---------- Given data
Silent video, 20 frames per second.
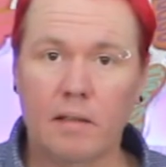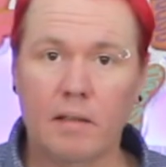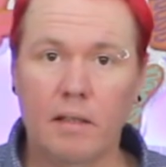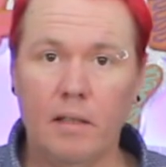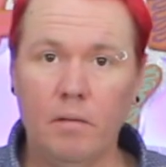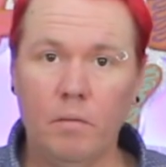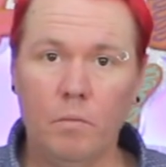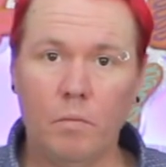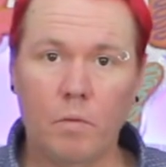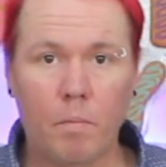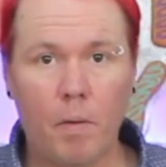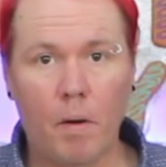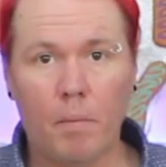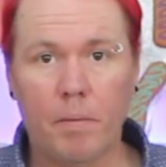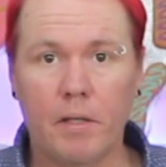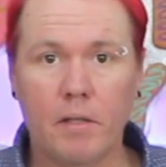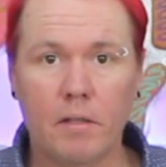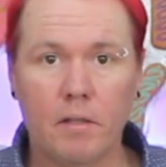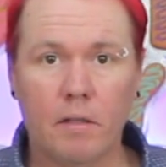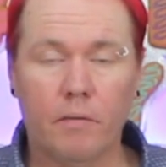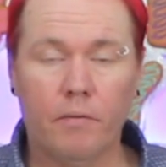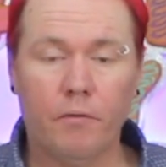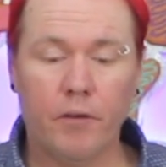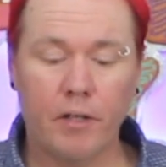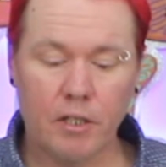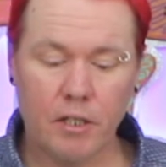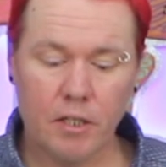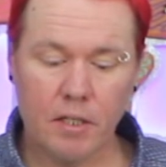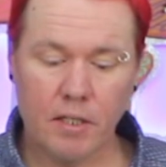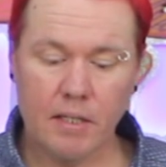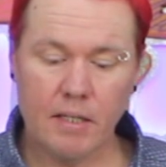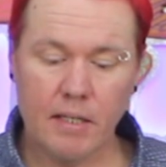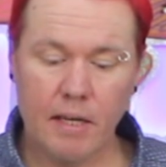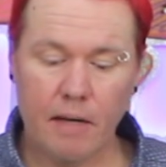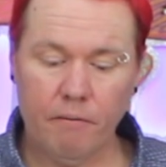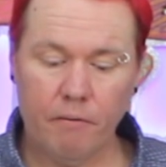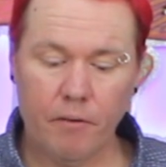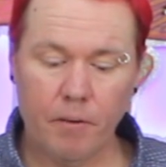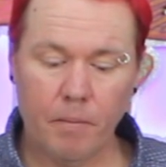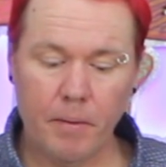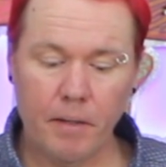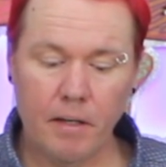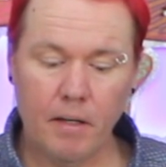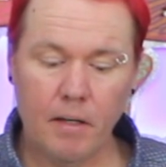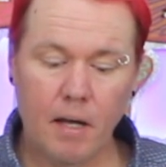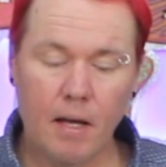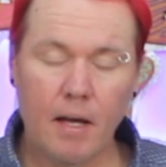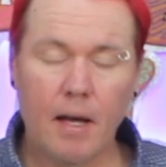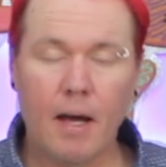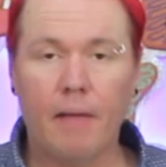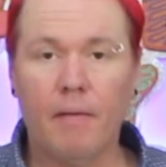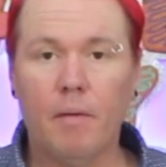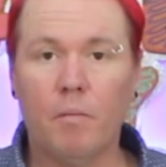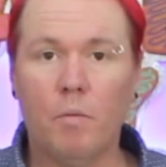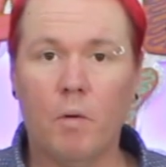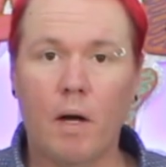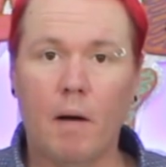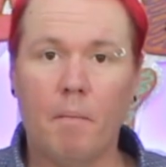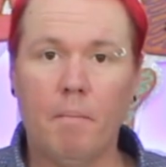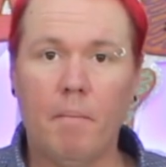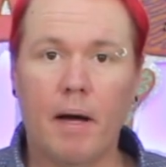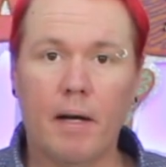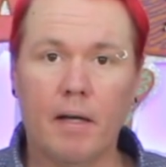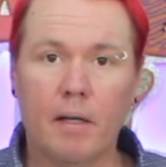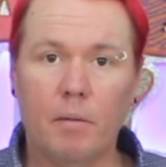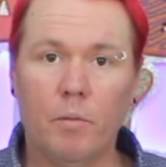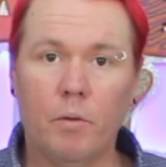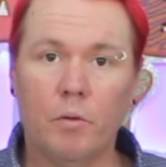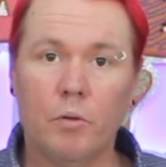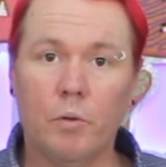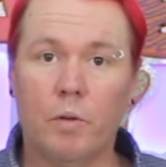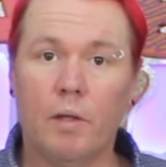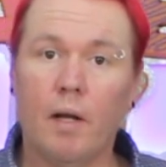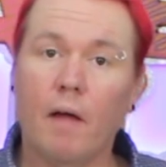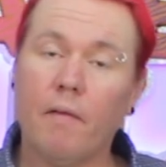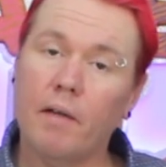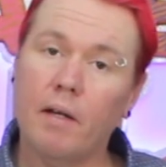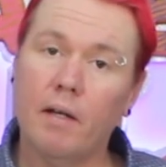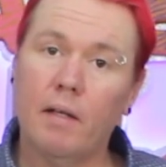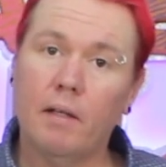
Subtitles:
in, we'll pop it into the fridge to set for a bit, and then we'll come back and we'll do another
--------------------
---------- Given data
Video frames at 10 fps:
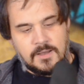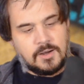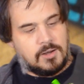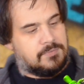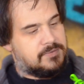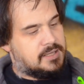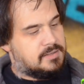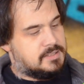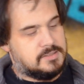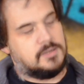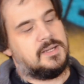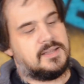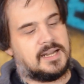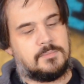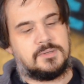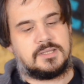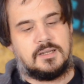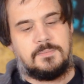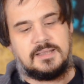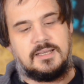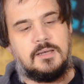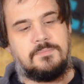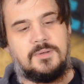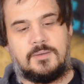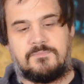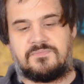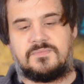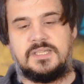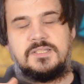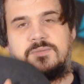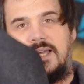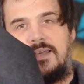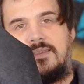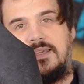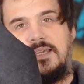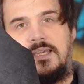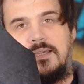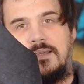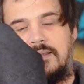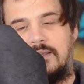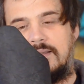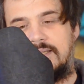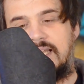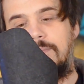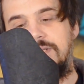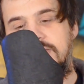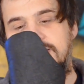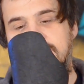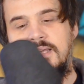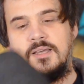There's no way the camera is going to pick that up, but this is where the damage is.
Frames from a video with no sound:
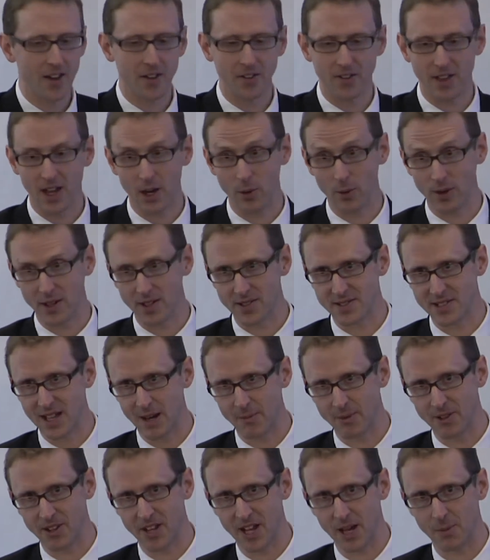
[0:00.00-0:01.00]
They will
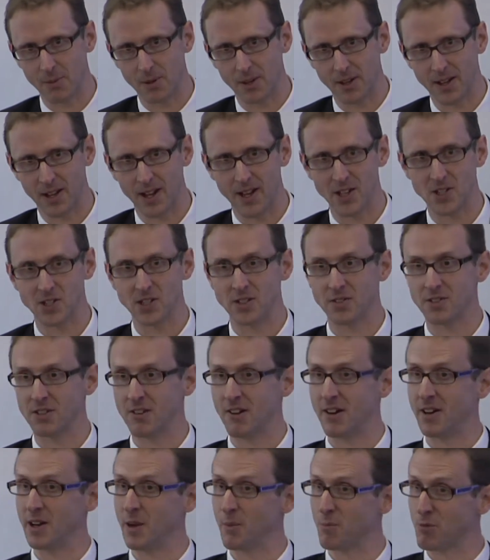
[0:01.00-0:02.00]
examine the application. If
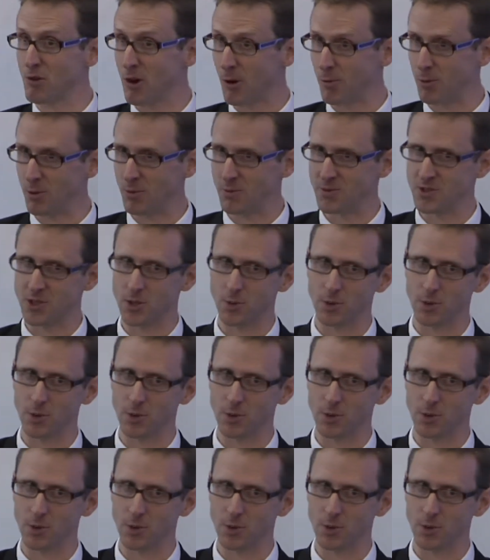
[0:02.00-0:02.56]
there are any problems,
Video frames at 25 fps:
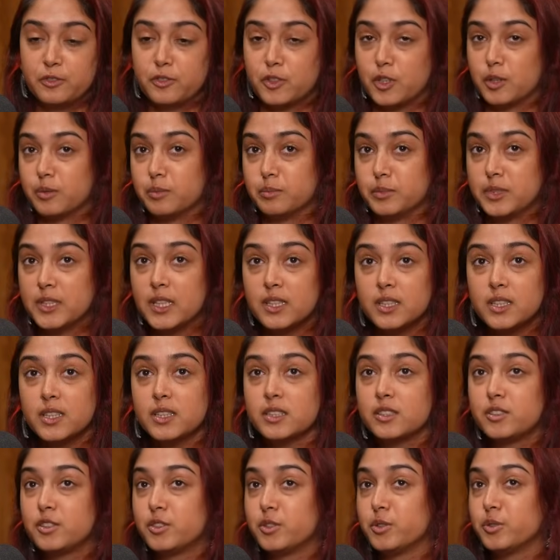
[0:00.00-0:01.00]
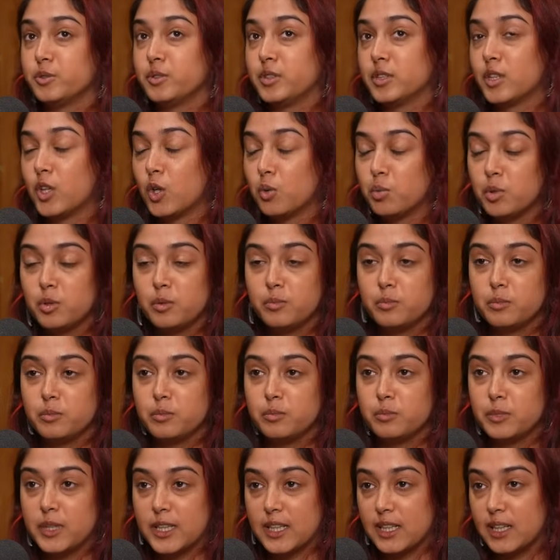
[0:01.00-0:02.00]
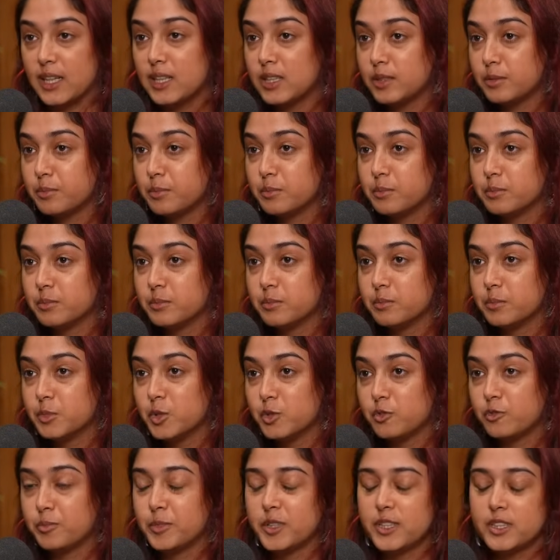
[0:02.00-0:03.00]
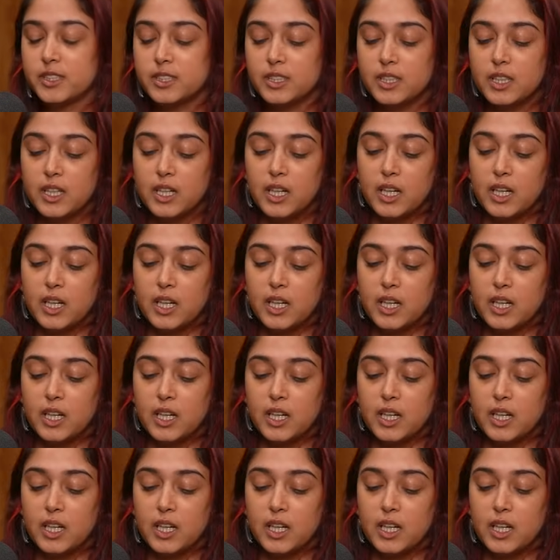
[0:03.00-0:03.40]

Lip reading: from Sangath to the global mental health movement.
--------------------
#### What the exercise asks:
Write only the number of lines in the entries that contain the word "from".

#### Task result:
2